- [Problem to work on]: Report every line in the listing that contains the string "frames".
[[ Material shown open ]]
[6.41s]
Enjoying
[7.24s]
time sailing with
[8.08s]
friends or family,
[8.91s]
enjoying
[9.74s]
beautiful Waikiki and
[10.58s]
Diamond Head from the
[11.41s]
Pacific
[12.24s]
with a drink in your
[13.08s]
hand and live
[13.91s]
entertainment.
[[ Material shown closed ]]
[[ Material shown open ]]
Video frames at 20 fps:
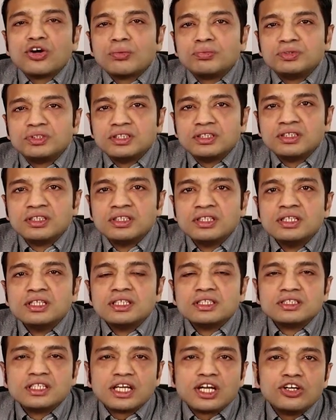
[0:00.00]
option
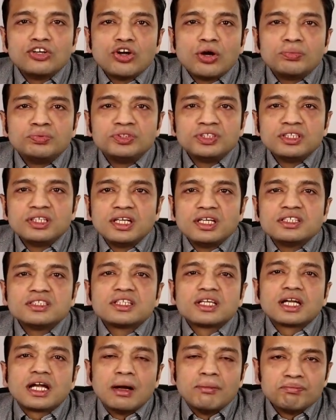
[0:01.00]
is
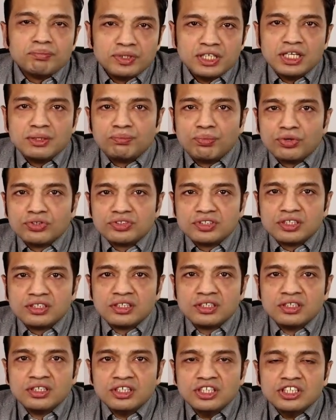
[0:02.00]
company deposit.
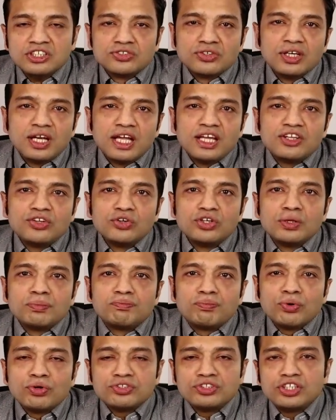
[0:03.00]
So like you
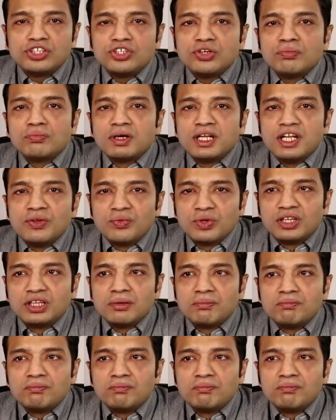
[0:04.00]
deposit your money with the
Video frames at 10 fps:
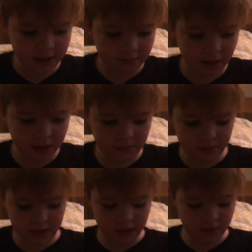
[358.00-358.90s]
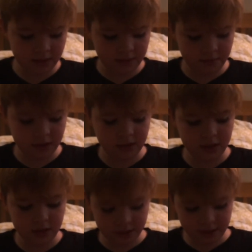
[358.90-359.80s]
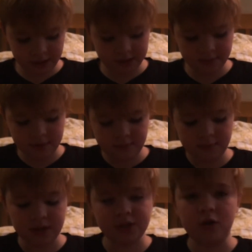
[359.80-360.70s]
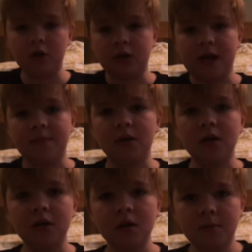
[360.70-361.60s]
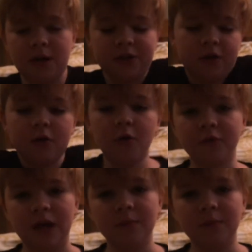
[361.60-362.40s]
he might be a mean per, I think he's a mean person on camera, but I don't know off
[[ Material shown closed ]]
[[ Material shown open ]]
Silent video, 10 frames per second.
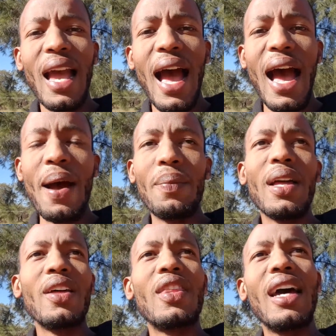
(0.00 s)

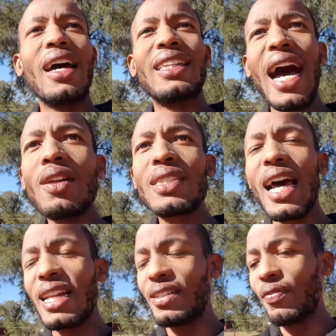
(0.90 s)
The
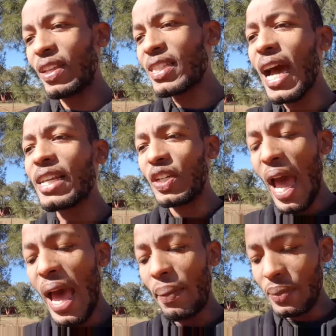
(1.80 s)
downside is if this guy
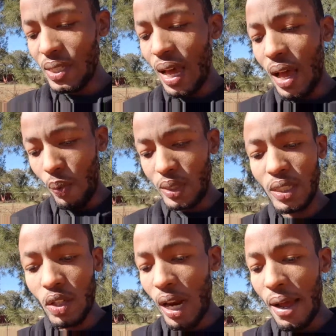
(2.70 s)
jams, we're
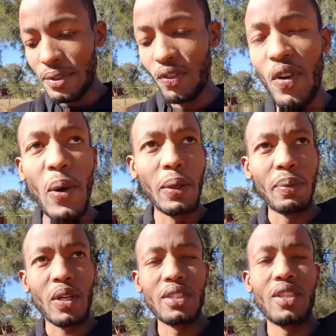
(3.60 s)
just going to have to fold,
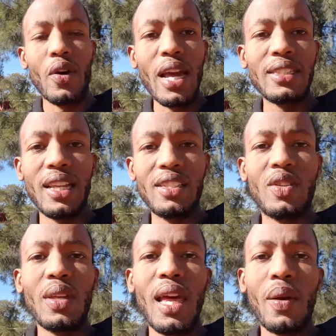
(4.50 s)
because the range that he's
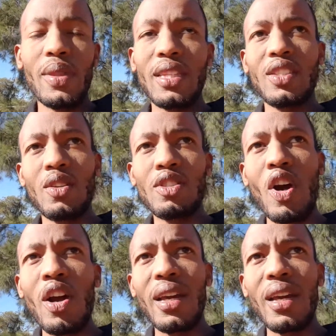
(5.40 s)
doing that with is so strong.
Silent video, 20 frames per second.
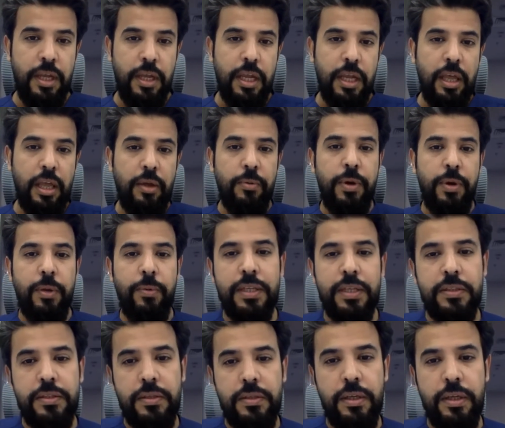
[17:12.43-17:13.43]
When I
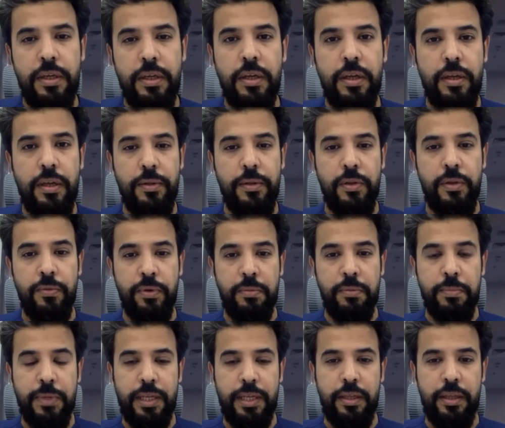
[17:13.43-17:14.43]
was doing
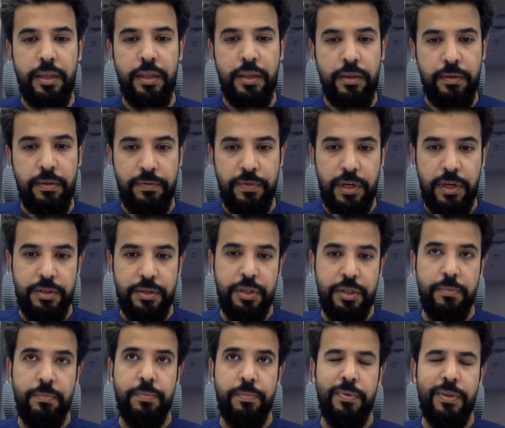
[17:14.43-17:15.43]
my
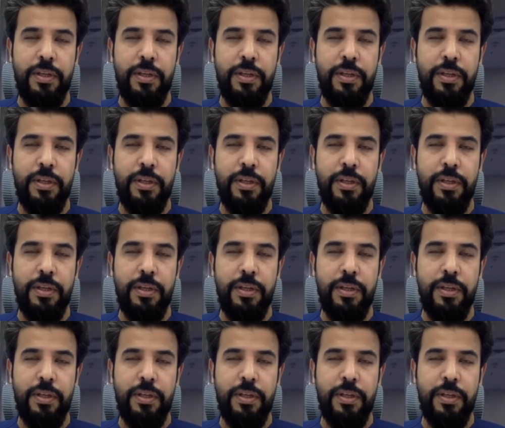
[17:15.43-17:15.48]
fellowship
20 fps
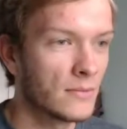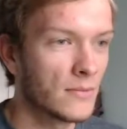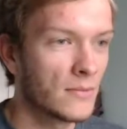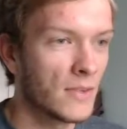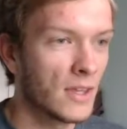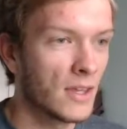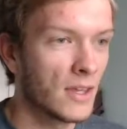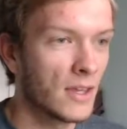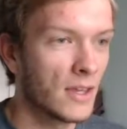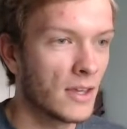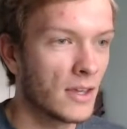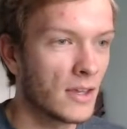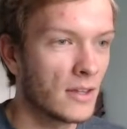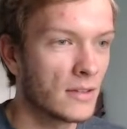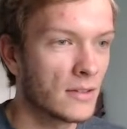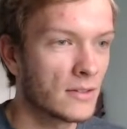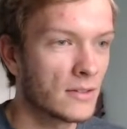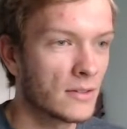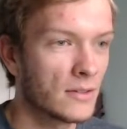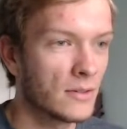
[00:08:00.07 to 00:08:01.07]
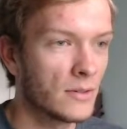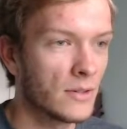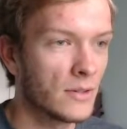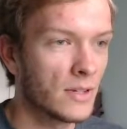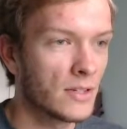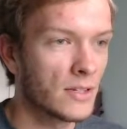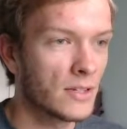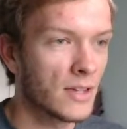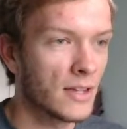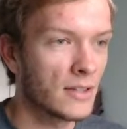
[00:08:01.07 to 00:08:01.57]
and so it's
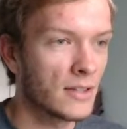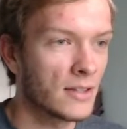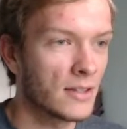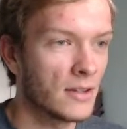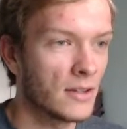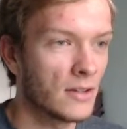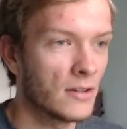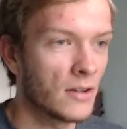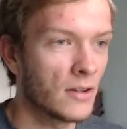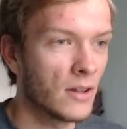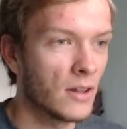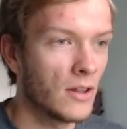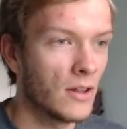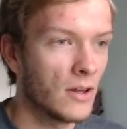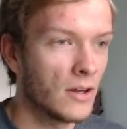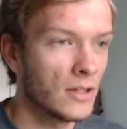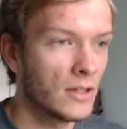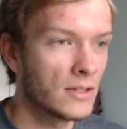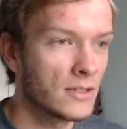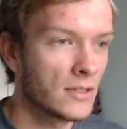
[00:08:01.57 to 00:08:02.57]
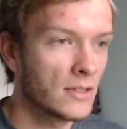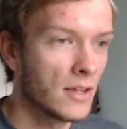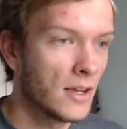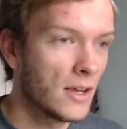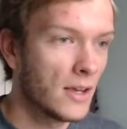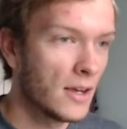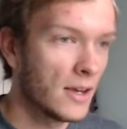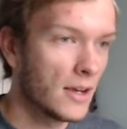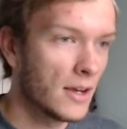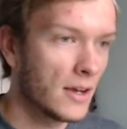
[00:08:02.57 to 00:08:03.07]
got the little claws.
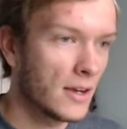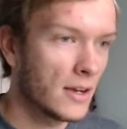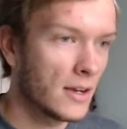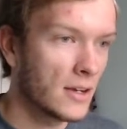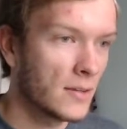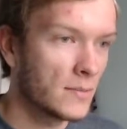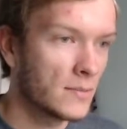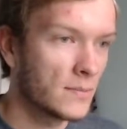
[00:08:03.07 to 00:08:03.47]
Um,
[[ Material shown closed ]]
- [Output of the task]:
Video frames at 20 fps:
Video frames at 10 fps:
Silent video, 10 frames per second.
Silent video, 20 frames per second.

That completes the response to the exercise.